The Nigerian president, governors, legislators, ministers, commissioners and local government councilors are in the top tier of the most highly paid officials in the world. The president, governors and some ministers stow away hundreds of millions of naira each month in the scam called security votes – funds that are frequently and easily pocketed because, as a rule, they are never to be accounted for. Members of the National Assembly – senators as well as representatives – cart await millions of dollars each year in the name of “constituency allowances,” another entrenched scam. And one hasn’t counted the billions of naira embezzled through such schemes as fraudulent or over-inflated contracts.
Yet, for all that they are paid and all that they steal, most Nigerian officials won’t even spare a decent hour in a day to spend thinking about their dispossessed fellows and to figure out how to solve the nation’s manifold crises. It is as if the country wastes its scarce resources on certified mediocrities, men and women so bereft of vision that they don’t realize how ridiculous they look in the eyes of the world – and for all their loot.

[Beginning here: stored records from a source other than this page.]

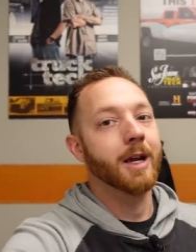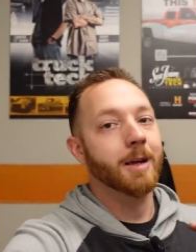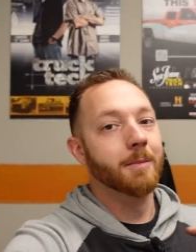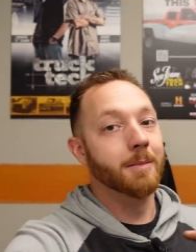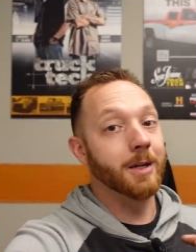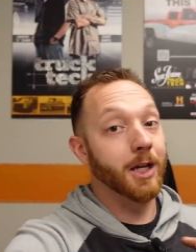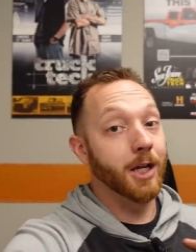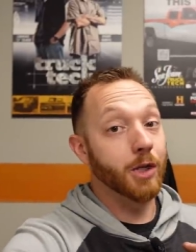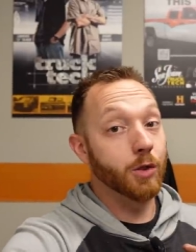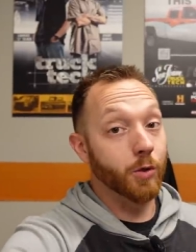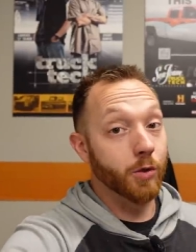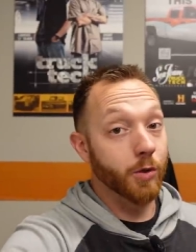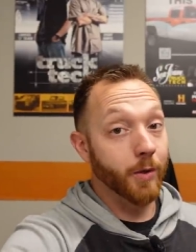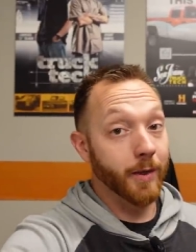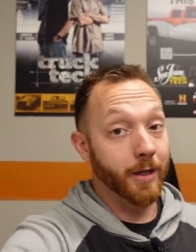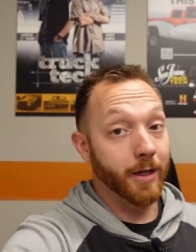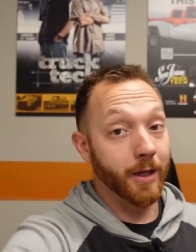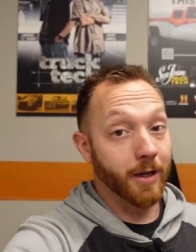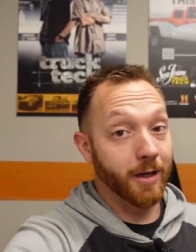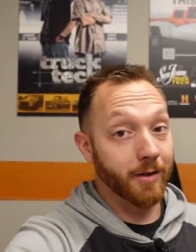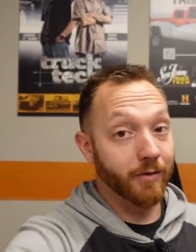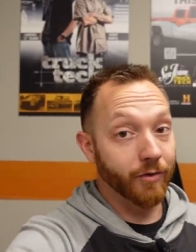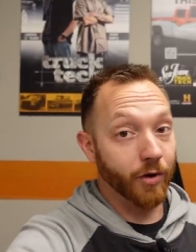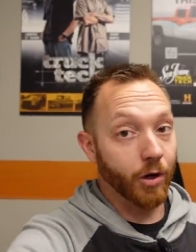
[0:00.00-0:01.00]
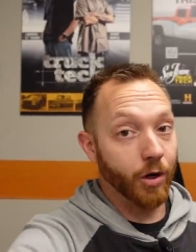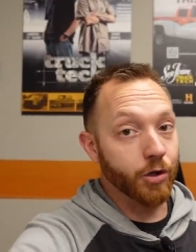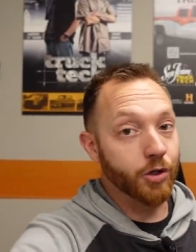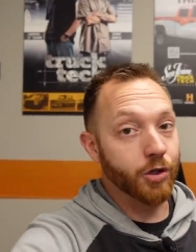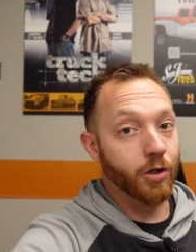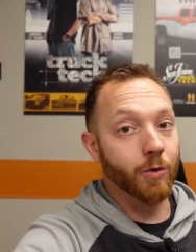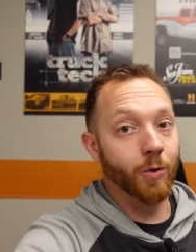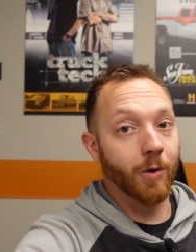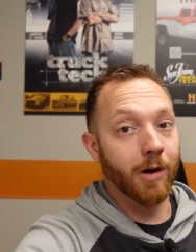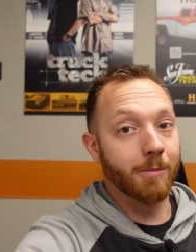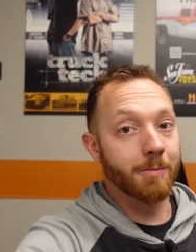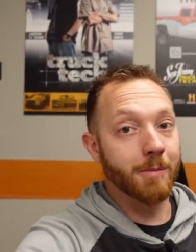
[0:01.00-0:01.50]
because we're doing a
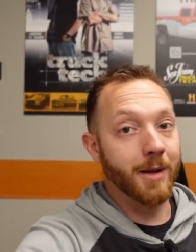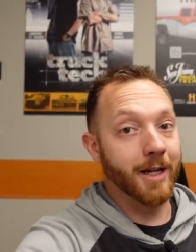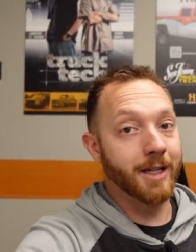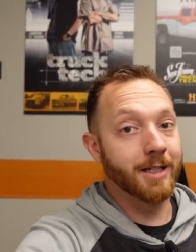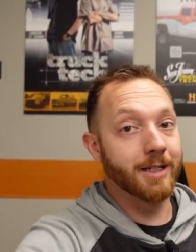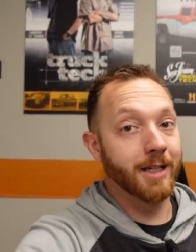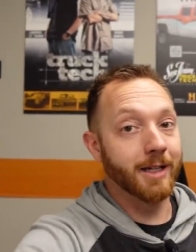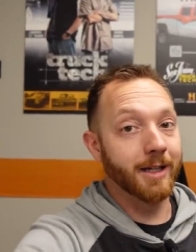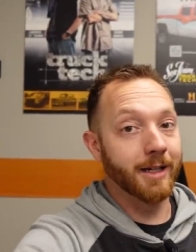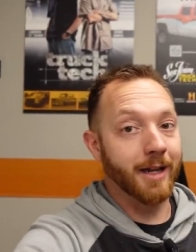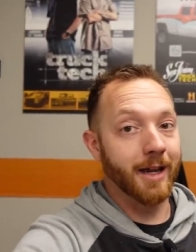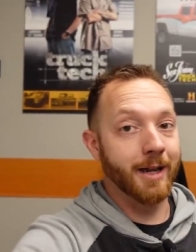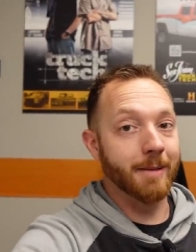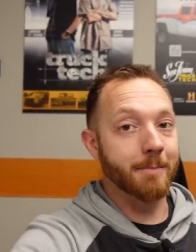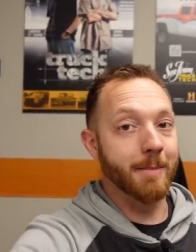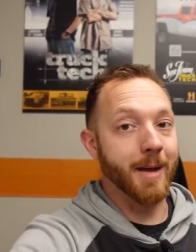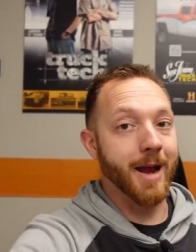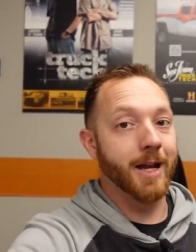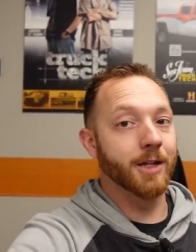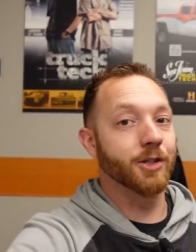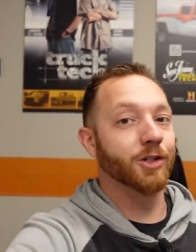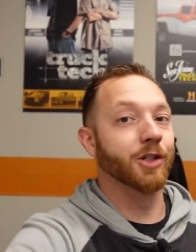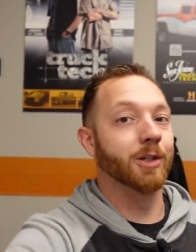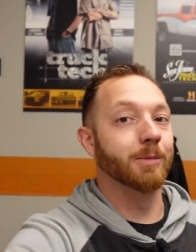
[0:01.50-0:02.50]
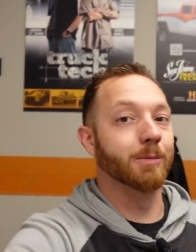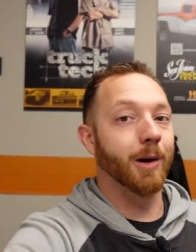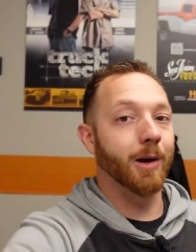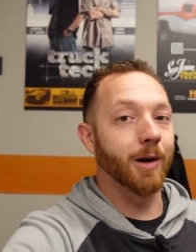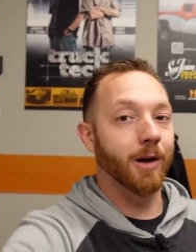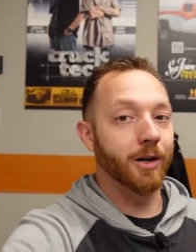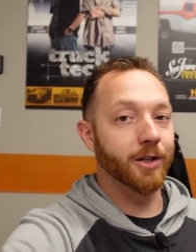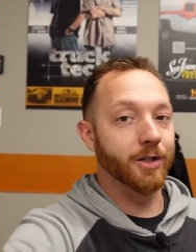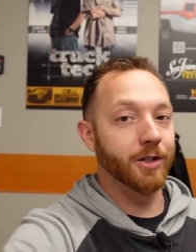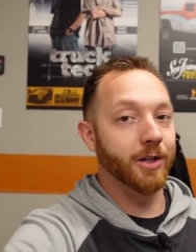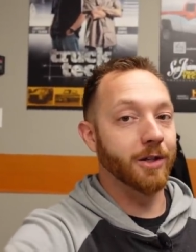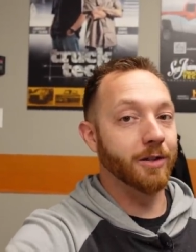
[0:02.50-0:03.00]
conversion, we're mixing and matching
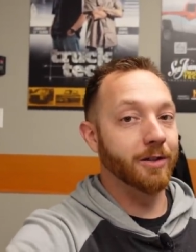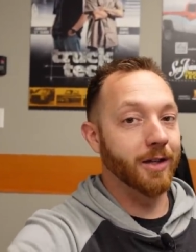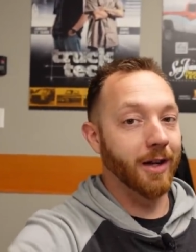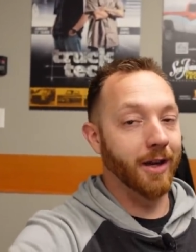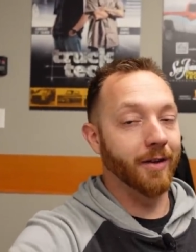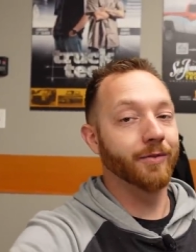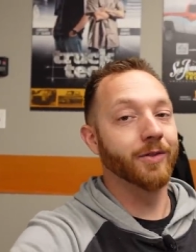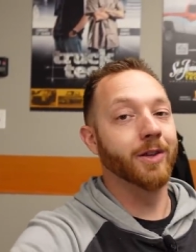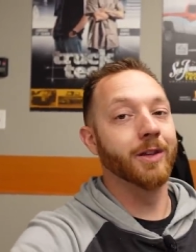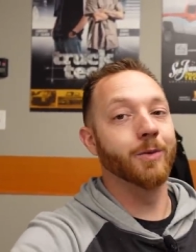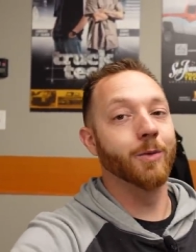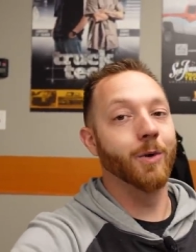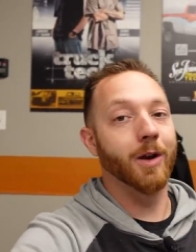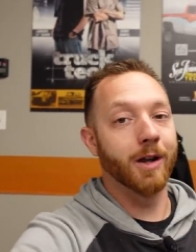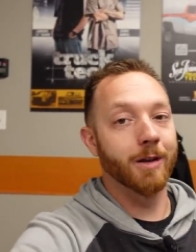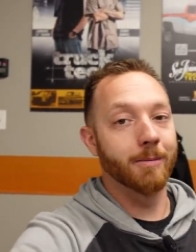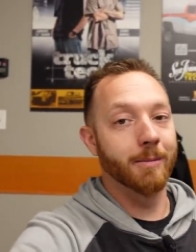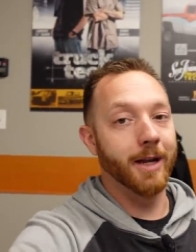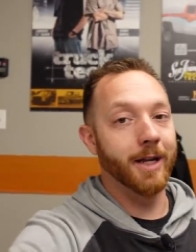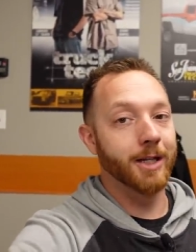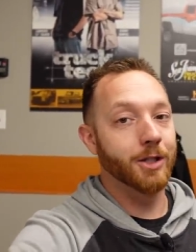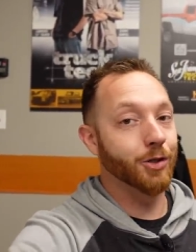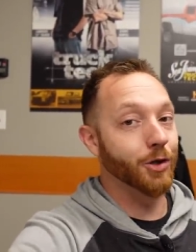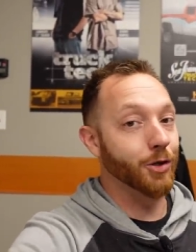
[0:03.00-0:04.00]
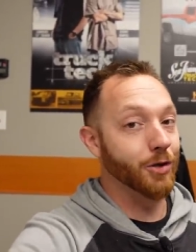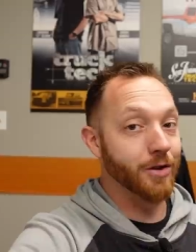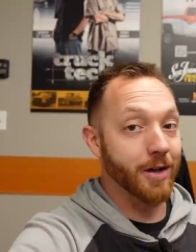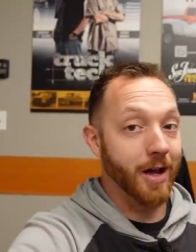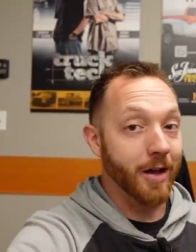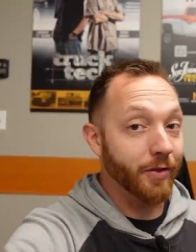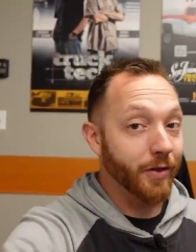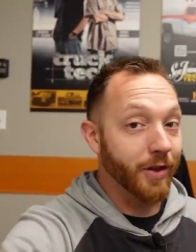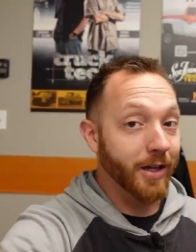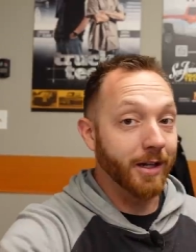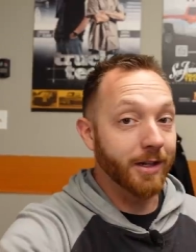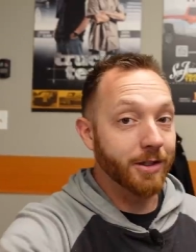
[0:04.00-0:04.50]
parts, you definitely wanna make sure
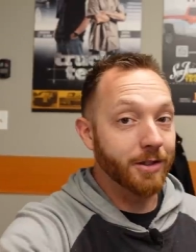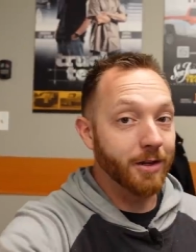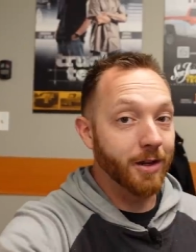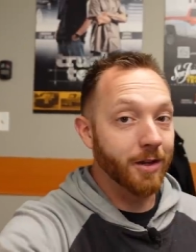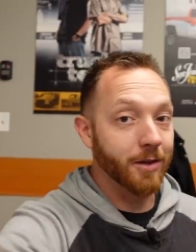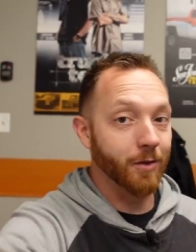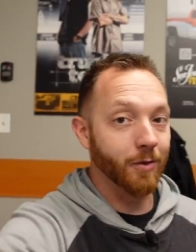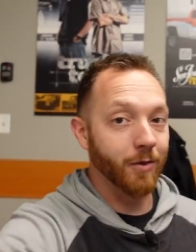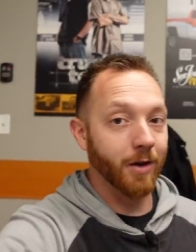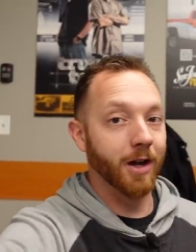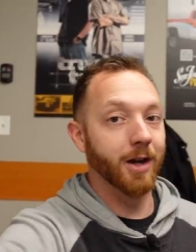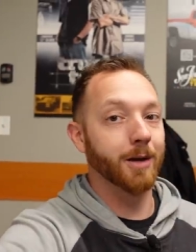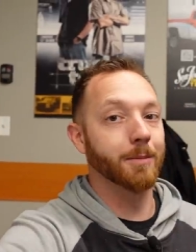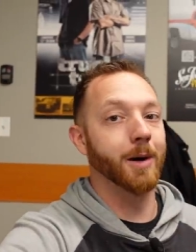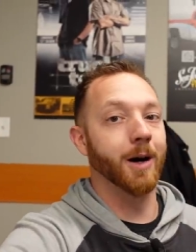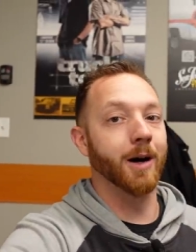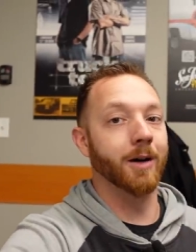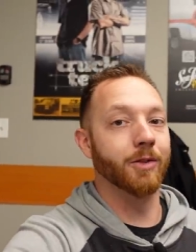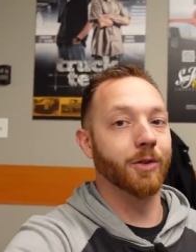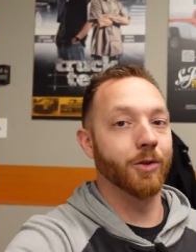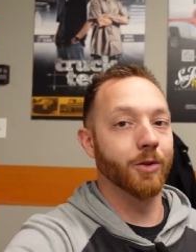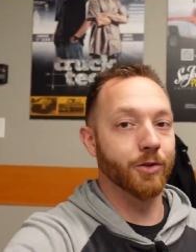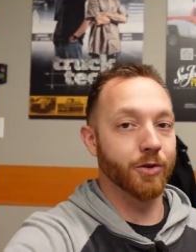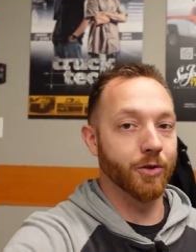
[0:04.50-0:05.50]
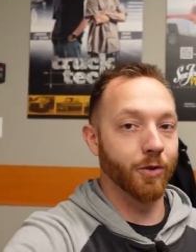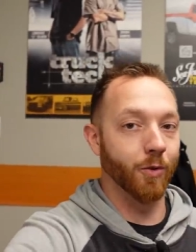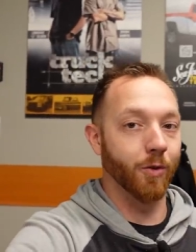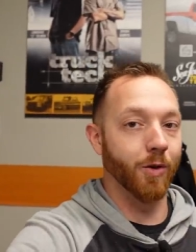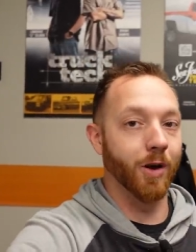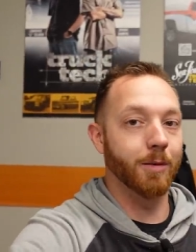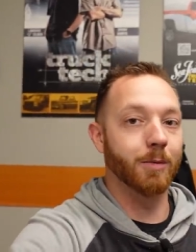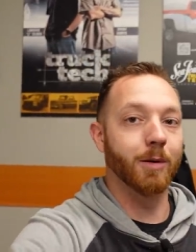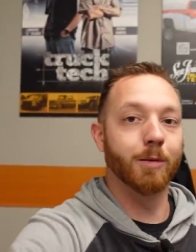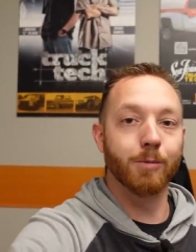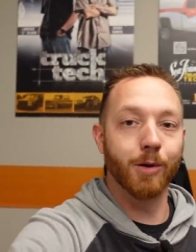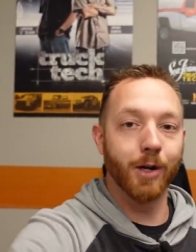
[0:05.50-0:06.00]
nothing is gonna rub on those
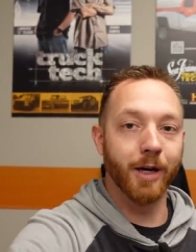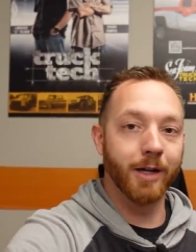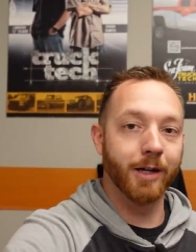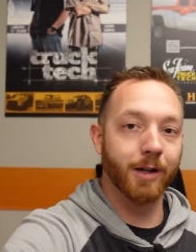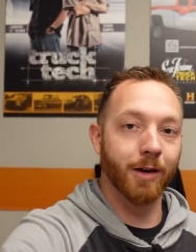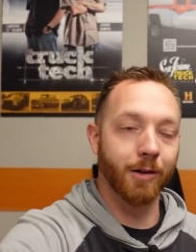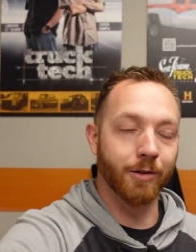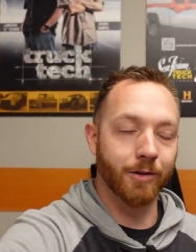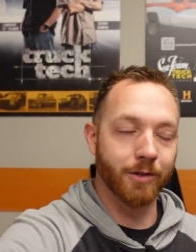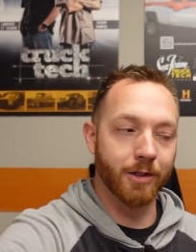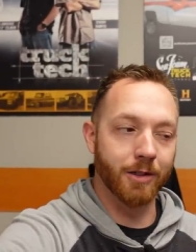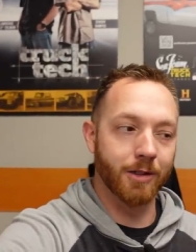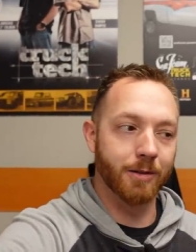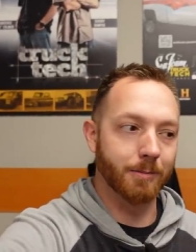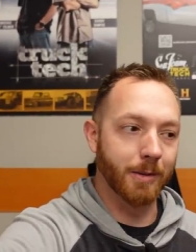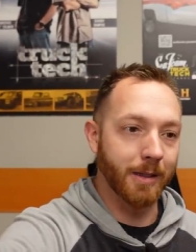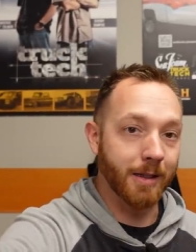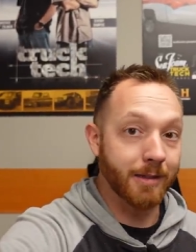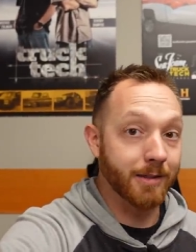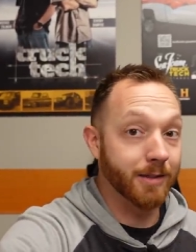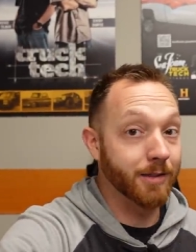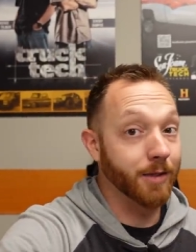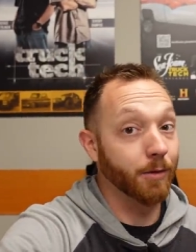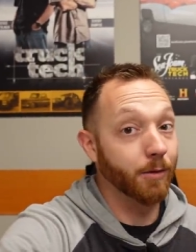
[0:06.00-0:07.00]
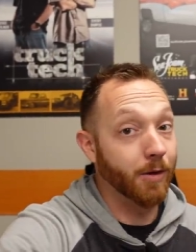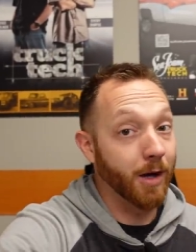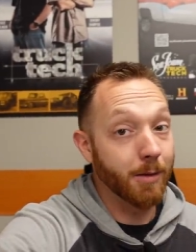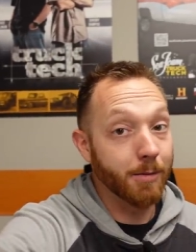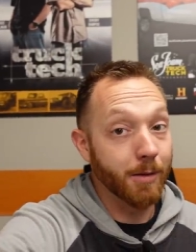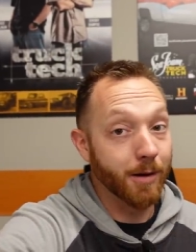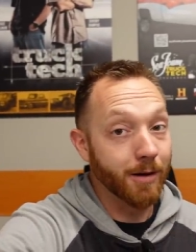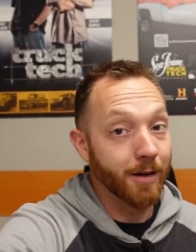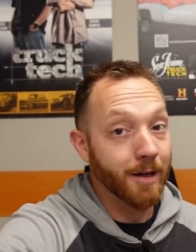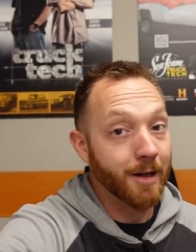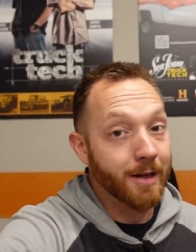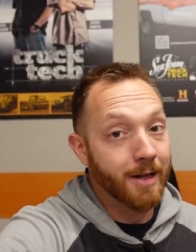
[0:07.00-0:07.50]
rubber brake hoses because they're
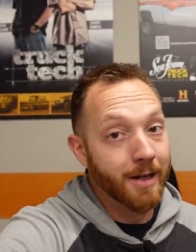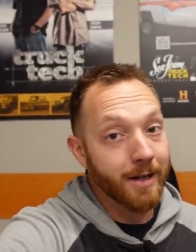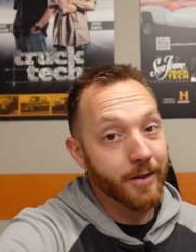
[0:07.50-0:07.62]
rubber,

A Nigeria run by its least visionary and enlightened elements – men and women whose imagination is fixed on the size of their bank accounts – is in no shape to achieve the Millennium Development Goals. How is the country to reduce its health woes when hospitals are not just ill equipped, they are often not equipped at all? With Nigerian officials (and their families) skipping off to Europe, Asia or North America for medical treatment, who is left to think about the hapless condition of Nigerians beset by all manner of diseases?
I must illustrate with my home state of Anambra, a place where one man has instituted propaganda as the substitute for governance. A few weeks ago, former Commonwealth Secretary General Emeka Anyaoku and a few others gathered to celebrate the 20th anniversary of the creation of Anambra State. Mr. Anyaoku, who chaired the event, was content to cheer Governor Peter Obi, describing him in superlative terms. Yet, Mr. Anyaoku knows – he must know – that doctors in the state have been on strike for more than six months in a dispute over modest increments in their pay. Is it not a scandal that any government would treat its people so callously, indifferent to something as critical as their health?
One wondered whether Mr. Anyaoku would be satisfied with the state of affairs in Anambra were he compelled to seek medical attention in the state? If enlightened Nigerians would not raise their expectations of those who govern; if they would not advocate for decent healthcare, better education and improved lives for all citizens; if they would not voice their outrage at a situation where the lowliest citizens are denied access to affordable medical care, then it is no surprise that Nigeria now lags far behind Ghana, Cape Verde, Ethiopia, Rwanda, Zambia and Malawi – and many more African countries – in measurements of quality of life.